In a better-late-than-never sort of case, King's College London is honouring 90-year-old Jamaican alumnus Sylvia Wynter on three occasions this year. It refers to her as "one of the most important and influential thinkers and public intellectuals of our time".
In June, the college mounted a two-day conference - 'Genres of the Human: on Sylvia Wynter', the first ever of its kind in the United Kingdom. This summer, her profile is being added to the college's Hall of Fame; and in October, the institution will award her an honorary doctorate.
Wynter, who was awarded the Order of Jamaica in 2010 for her contribution to education, history and culture, and who is a University of Stanford professor emerita, went to King's College London in 1947 on a Jamaica Centenary Scholarship. She was awarded an MA in 1953. Over her long career, Wynter has been a novelist, playwright, dancer, actress, critic, educator, philosopher, and essayist.
I learnt much of this in an interview with Dr Anthony Bayani Rodriguez, scholar-in-residence (2017-18) at The Schomburg Center for Research in Black Culture, New York, when he visited Jamaica last month to conduct research on Wynter for a biography.
Rodriguez said that the June conference was a "historic" one which attracted presenters and attendees who have been studying Wynter's writings her "very diverse oeuvre," he called it, over the past five decades.
In its call for papers for the conference, the college's Department of English had this to say about Wynter; "Wynter's oeuvre ... spans continents, genres and eras. She moved in her career from working in London as a playwright and BBC commentator in the 1950s and 1960s, to her service to the first Jamaican independent government as a writer and public intellectual in the 1960s and 1970s; to her groundbreaking research into the cultural history of decolonisation and the critical study of race and racism in the Americas and beyond - work which continues to be published to widespread acclaim in the present day."

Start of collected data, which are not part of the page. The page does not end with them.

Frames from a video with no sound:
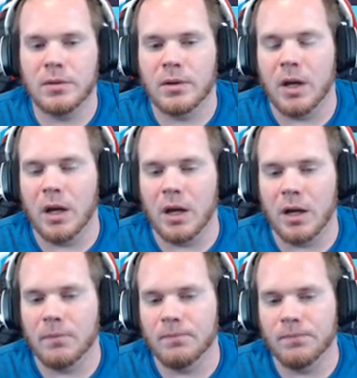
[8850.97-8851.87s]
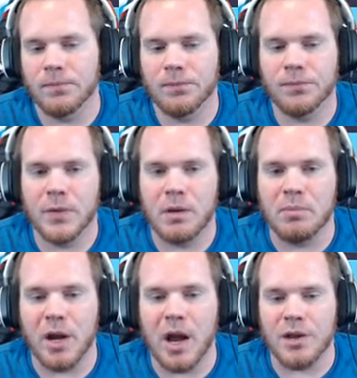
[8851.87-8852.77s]

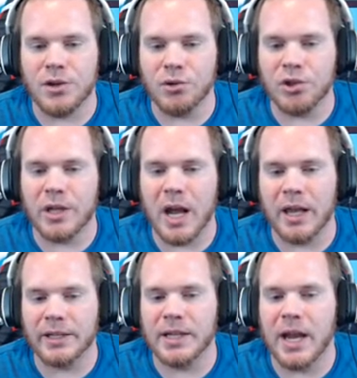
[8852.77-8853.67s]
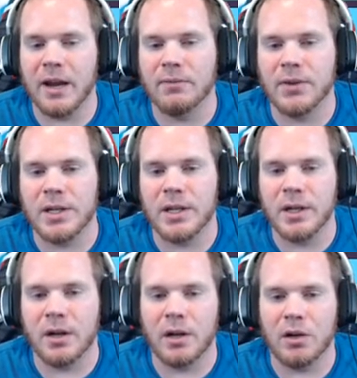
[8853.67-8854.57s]
But usually I like to have the
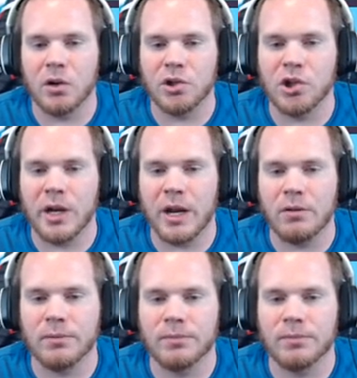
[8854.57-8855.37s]
hook shot out.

Declaring that Wynter's research has become "an indispensable framework for a new generation of scholars working in postcolonial and critical race studies," the statement adds that during her stay in London, "Wynter wrote for the BBC, acted in radio dramas, was a member of the influential and visionary Boscoe Holder Dance Company, and completed several plays, including Under the Sun, which was written for the Royal Court Theatre. She also began work on her highly regarded novel - The Hills of Hebron (1962), an exploration of a Jamaican community shaped by both Christian revivalism and modes of spirituality associated with African heritage."
Rodriguez said that Wynter's profile is being added to the college's prestigious Hall of Fame after a rally was staged last year by faculty and students protesting the omission. Her son is expected to accept the honorary degree on her behalf in October.

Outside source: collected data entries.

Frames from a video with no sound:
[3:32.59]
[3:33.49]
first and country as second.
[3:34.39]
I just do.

The college's Hall of Fame is really a Walk of Fame, consisting of 50 head and shoulders captioned images up to two metres tall on the front windows of the college's Strand campus. It stretches 90 metres along the frontage of the college, on one of London's main thoroughfares.

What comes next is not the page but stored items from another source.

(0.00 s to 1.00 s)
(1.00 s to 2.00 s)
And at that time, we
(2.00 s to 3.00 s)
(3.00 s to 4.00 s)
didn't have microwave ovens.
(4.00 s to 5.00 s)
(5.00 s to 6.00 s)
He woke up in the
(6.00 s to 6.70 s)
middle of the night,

The captions describe the contributions that the alumni of the 180-year-old college (a constituent of University of London) have made to science, politics and the arts. The characters include five of the college's nine Nobel laureates (among them Archbishop Desmond Tutu); as well as Lord Lister, the founder of antiseptic surgery; the Romantic poet John Keats; and Dame Cicely Saunders, founder of the modern hospice movement.